Exploring and Pre-Processing Data
ADM3308: Business Data Mining - Exploring and Pre-Processing Data
Course Overview
Course Code: ADM3308
Focus Area: Business Data Mining
Institution: Telfer School of Management, University of Ottawa
Variable Types
The course discusses different types of variables that are essential for data mining.
Categorical Variables (Nominal):
No inherent order
Example: colors, customer types
Ordered Variables (Ordinal):
Can be rated in order but do not quantify the differences
Example: grades, seniority levels
Interval Variables:
Differences are meaningful but no true zero exists
Example: days of the year
True Numeric Variables (Continuous):
True measurement with a meaningful zero point
Example: height, weight
Structure of Data
Rows:
Called records, data points, instances, or cases (e.g., individual customers)
Columns:
Also called fields, attributes, features or dimensions (e.g., Age, Income)
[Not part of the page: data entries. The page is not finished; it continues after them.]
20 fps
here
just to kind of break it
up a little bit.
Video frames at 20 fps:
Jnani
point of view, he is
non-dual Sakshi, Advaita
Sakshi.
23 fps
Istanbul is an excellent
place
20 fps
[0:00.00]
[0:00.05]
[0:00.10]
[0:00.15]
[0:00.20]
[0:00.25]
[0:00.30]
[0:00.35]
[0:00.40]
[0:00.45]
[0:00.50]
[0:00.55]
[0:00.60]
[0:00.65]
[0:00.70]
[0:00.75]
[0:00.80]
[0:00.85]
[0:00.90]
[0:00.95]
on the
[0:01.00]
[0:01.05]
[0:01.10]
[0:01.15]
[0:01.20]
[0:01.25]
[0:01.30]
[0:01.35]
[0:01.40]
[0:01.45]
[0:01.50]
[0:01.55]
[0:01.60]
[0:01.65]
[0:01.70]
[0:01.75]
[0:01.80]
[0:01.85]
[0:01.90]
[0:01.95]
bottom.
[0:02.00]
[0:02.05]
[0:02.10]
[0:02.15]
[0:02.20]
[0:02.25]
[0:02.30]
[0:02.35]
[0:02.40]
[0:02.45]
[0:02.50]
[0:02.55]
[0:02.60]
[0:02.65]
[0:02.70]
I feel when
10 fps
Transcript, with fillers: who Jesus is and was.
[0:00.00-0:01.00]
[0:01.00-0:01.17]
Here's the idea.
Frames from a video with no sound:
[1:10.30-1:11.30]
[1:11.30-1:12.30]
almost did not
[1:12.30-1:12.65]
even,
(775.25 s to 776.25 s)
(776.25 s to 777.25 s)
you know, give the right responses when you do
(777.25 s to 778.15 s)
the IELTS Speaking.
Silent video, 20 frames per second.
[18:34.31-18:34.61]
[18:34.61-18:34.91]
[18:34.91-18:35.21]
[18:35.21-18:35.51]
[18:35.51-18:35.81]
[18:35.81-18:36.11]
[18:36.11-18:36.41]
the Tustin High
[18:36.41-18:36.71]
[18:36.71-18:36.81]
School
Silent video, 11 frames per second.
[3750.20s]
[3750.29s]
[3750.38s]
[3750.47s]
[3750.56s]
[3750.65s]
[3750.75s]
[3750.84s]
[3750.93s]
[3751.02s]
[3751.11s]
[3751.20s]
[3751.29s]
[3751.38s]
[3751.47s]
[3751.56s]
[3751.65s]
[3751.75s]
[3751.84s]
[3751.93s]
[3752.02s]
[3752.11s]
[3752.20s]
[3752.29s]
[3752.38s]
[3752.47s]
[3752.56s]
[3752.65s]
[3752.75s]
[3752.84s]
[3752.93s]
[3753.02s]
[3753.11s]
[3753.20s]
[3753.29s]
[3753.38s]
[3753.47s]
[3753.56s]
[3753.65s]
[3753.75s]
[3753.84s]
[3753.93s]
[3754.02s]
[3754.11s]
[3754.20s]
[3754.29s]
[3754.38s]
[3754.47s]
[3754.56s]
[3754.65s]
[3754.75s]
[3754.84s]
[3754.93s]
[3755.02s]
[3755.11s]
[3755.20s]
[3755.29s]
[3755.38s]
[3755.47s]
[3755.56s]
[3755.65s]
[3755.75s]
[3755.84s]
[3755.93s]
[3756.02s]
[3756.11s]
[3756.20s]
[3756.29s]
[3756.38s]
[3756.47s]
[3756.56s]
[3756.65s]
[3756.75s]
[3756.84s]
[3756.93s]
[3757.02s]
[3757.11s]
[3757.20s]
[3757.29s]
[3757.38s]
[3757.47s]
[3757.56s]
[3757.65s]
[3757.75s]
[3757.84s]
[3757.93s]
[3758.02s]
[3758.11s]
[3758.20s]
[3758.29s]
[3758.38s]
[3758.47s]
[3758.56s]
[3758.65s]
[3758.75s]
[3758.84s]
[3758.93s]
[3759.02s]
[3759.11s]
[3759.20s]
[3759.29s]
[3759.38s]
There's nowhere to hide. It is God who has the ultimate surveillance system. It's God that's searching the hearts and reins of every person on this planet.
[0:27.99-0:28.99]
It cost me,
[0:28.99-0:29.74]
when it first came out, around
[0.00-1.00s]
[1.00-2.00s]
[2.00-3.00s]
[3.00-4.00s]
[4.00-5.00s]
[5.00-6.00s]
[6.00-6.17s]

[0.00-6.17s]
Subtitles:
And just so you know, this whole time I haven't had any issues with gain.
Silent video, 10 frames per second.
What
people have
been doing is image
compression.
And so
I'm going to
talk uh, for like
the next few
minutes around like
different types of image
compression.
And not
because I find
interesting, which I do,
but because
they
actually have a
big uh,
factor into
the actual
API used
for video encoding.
Data Mining Process Model (CRISP-DM)
Business Understanding
Data Understanding
Data Preparation
Modeling
Evaluation
Deployment
Variable Handling
Numeric Data:
Most algorithms can handle numeric inputs with occasional need for binning into categories.
Categorical Data:
Used as is for Naïve Bayes; converted to binary numbers for other algorithms.
Unique Value Columns
Use of columns such as Customer ID, Telephone number, Address, and Zip code is limited in mining.
They may not carry valuable algorithmic information but sometimes can yield geographical insights.
Derived Variables
Involves results of calculations such as total sales (e.g., Total Sales = Unit Price × Quantity).
Unary and Almost-Unary Columns
Unary Columns: Columns with only one unique value; should be ignored as they provide no information.
Almost-Unary Columns:
Generally lack diversity (95-99% same value); ignore unless understanding their significance is necessary.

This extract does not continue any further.